Ahn's first postdoctoral job was studying hormone receptor binding at the University of Washington with Christoph de Haen. Ahn then moved to Edwin Kreb's lab, where she began her career in signal transduction. In this lab, Ahn was "one of the first to describe MAP kinases and MAP kinase kinases." She started working at the University of Colorado Boulder in 1992. Ahn was part of the Searle Scholars Program to fund young scientists' work in 1993. She was one of eight project collaborators who won a grant from the W.M. Keck Foundation for identifying proteins in a single cell type. In 2012, she was named College Professor of Distinction at the University of Colorado. In 2014, she became part of the Subcellular Pan-Omics for Advanced Rapid Threat Assessment (SPARTA) team which is a biochemical project supported by the Defense Advanced Research Projects Agency (DARPA).

=== Current research ===
Ahn is currently working at the University of Colorado and is conducting research on cell signaling, information and proteomics, and molecular biophysics. Specific topics of her research include:
- Proteomics and Signal Transduction:
  - The lab's goal is to investigate new mechanisms that are responsible for regulation and cell signaling. In order to do this, Ahn uses mass spectrometry for protein profiling in combination with biochemical and cellular approaches to better understand a cell's response to signaling pathways.
  - In addition, Ahn investigates the internal motions of protein kinases, specifically studying their coupling protein dynamics and catalytic function.

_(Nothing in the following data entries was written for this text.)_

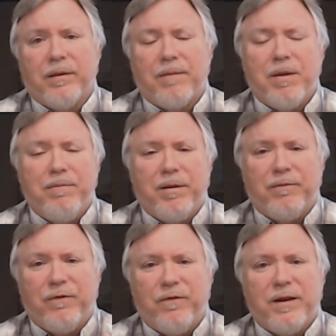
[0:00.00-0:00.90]
They may be
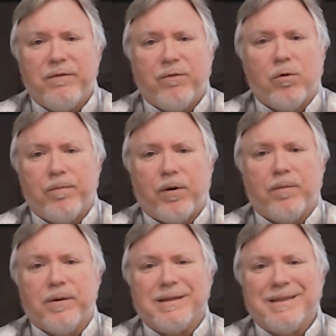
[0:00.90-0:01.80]
fit for
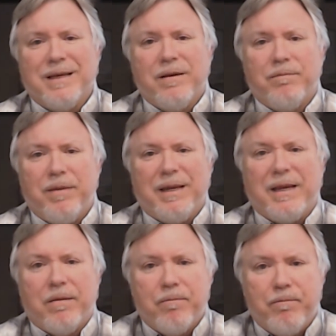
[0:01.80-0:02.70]
purpose,
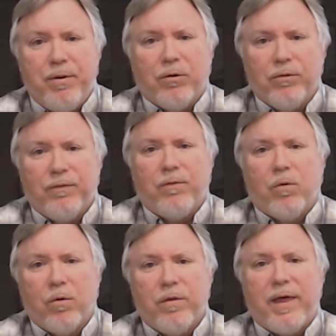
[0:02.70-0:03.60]
meaning built
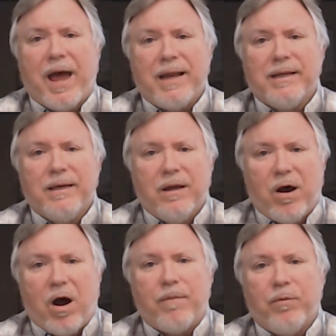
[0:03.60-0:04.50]
for that
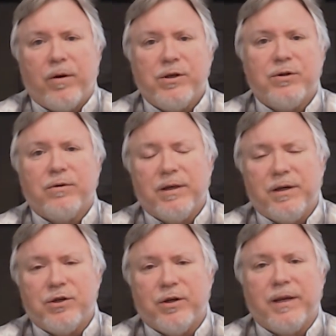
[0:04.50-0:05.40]
operational
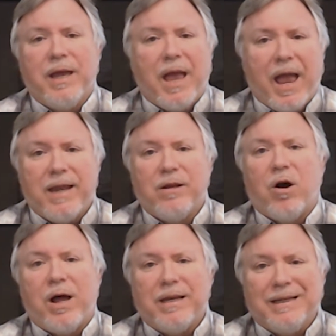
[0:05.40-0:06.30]
condition and
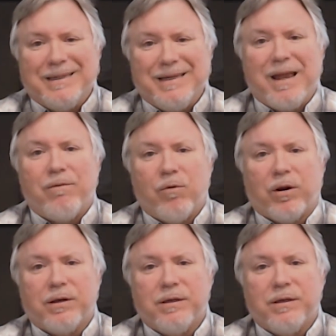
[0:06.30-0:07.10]
not networked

  - Ahn studies the development of cancer by examining "signaling pathways that are activated in melanoma and influence cancer progression and cell behavior."
- Wnt5A signaling:
  - Wnt5A is responsible for controlling embryonic body axis formation and can be found at high levels in melanomas, resulting in cell invasion. Ahn and her lab discovered the "Wnt5a receptor-actin-myosin-polarity (WRAMP) structure," which aids in directional cell movements by triggering membrane retraction. Ahn was able to determine WRAMP structure using organelle proteomics.
- B-Raf signaling:
  - In half of melanoma cells, the B-Raf protein contains a missense mutation (V600E mutation), which is responsible for cell transformation, invasion, and metastasis. In order to profile phosphoproteins, Ahn uses negative precursor ion mass spectrometry to discover and count phosphopeptides. Ahn has identified numerous different proteins with this method and with this information studied how cell mechanisms used in cancer therapy were affected by protein-protein signaling.
- Proteomics Technologies:
  - In Ahn's lab, she uses multi dimensional liquid chromatography-MS/MS to identify over 8,000 proteins in each sequence of MS. Ahn's goal is to be more accurate and sensitive in these 2-D-LC-MS/MS techniques in assign proteins.

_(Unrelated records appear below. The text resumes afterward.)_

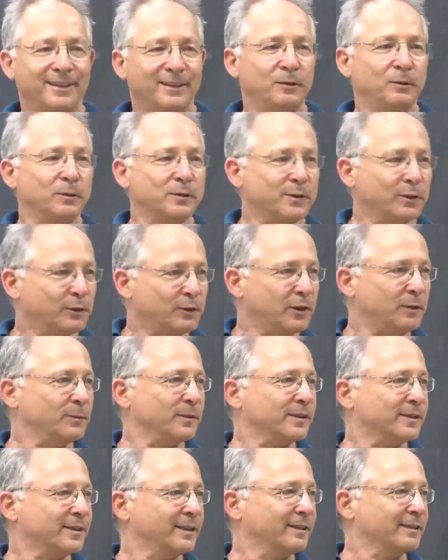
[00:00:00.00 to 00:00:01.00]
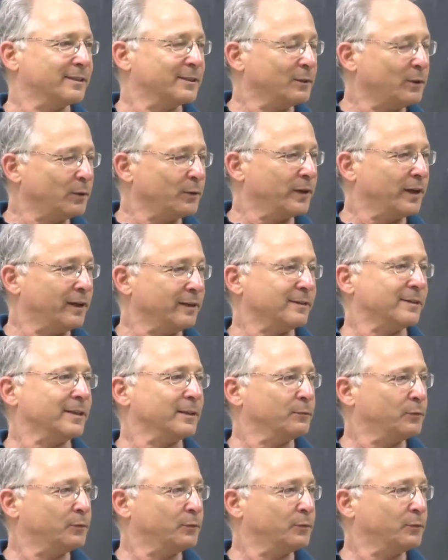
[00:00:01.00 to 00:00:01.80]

use your common sense, know the answer.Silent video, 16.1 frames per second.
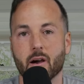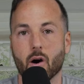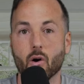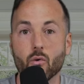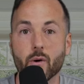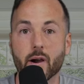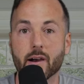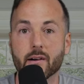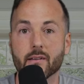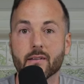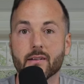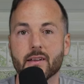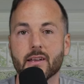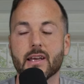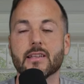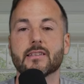oh well,
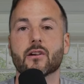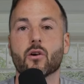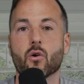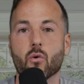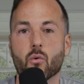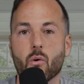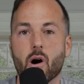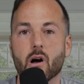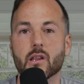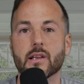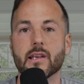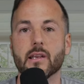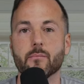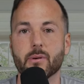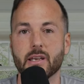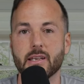it's a
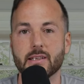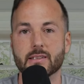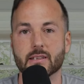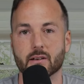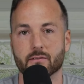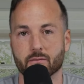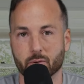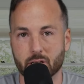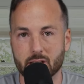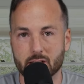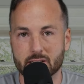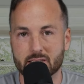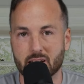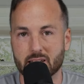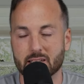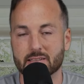quality piece of real
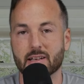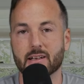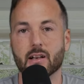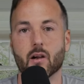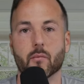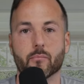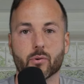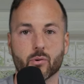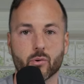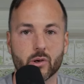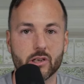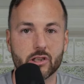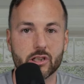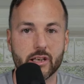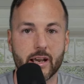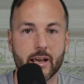estate that's going to
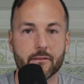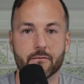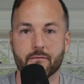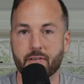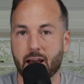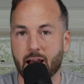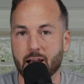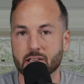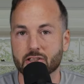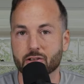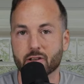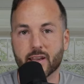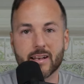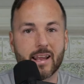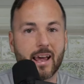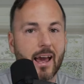appreciate faster
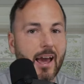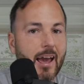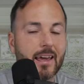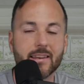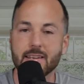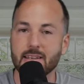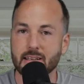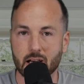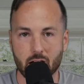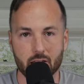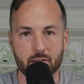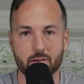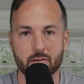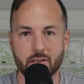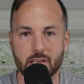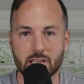than any
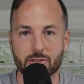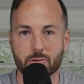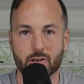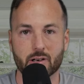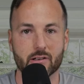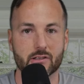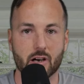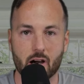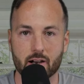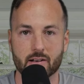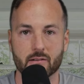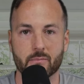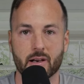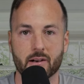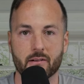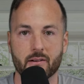other niche we're going to talk
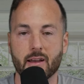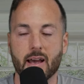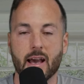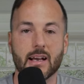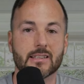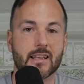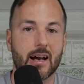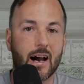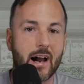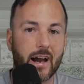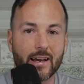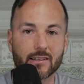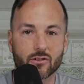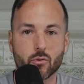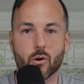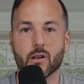about, has the
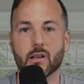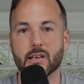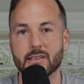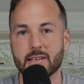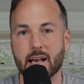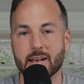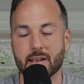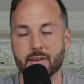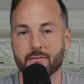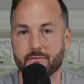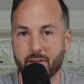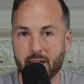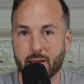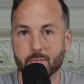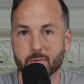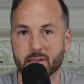highest quality tenant,
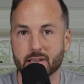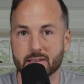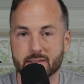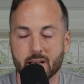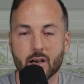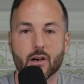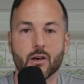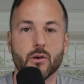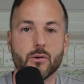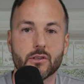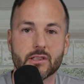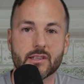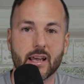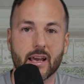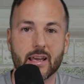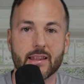families who
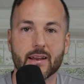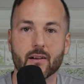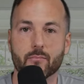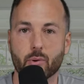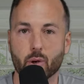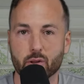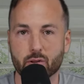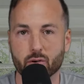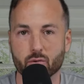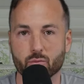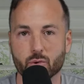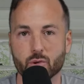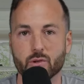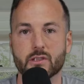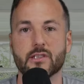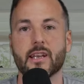stay there, put their
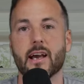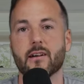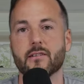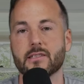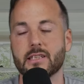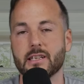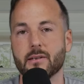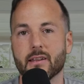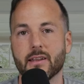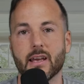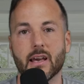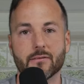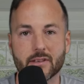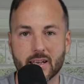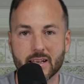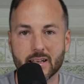roots down deep. They
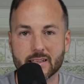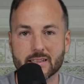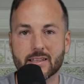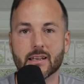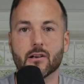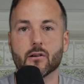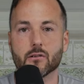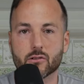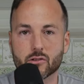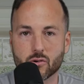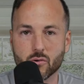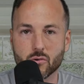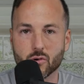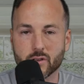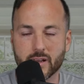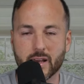have kids, they go to
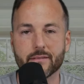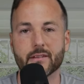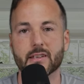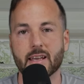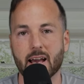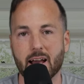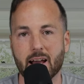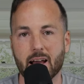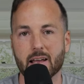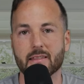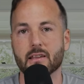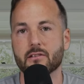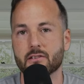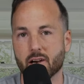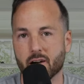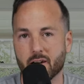school, they have the cat, the
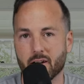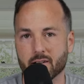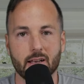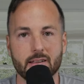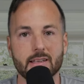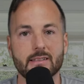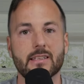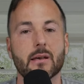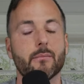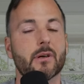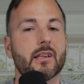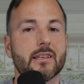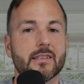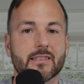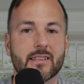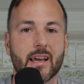dog. They
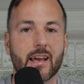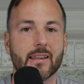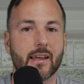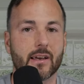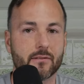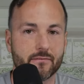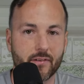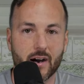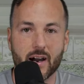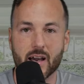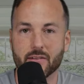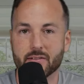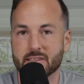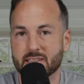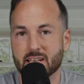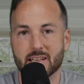typically stay like 5,
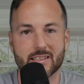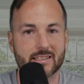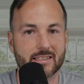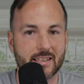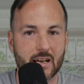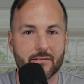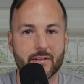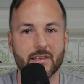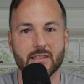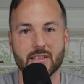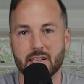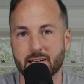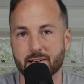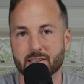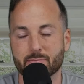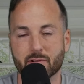6, 7
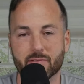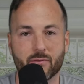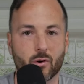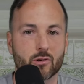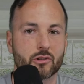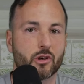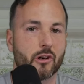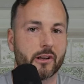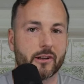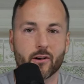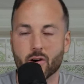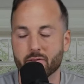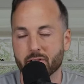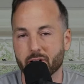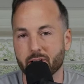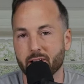years before turning
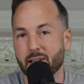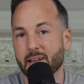over.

- Protein Kinase Dynamics:
  - In Ahn's lab, she uses hydrogen-exchange mass spectrometry (HX-MS) to discover and better understand protein motions on the inside of kinases, where energy fluctuations occur. Ahn's goal is to understand how the different protein dynamics are able to regulate catalytic activity in specific enzymes, most notably protein kinase. Ahn conducts research which focuses on ERK2 MAP kinases, that provide an ideal model due to their clear link between activity and protein dynamics.

=== Community service ===
Ahn was elected president of the American Society for Biochemistry and Molecular Biology (ASBMB) in the summer of 2015. She was previously a member of the council. She began attending the ASBMB annual meeting while still a PhD student at the University of California, Berkeley and gave her first public research talk at one of these meetings.

==Selected works==
- Ahn, N. G. (1993). "The MAP kinase cascade. Discovery of a new signal transduction pathway". Molecular and cellular biochemistry. 127–128: 201–9. PMID 7935352.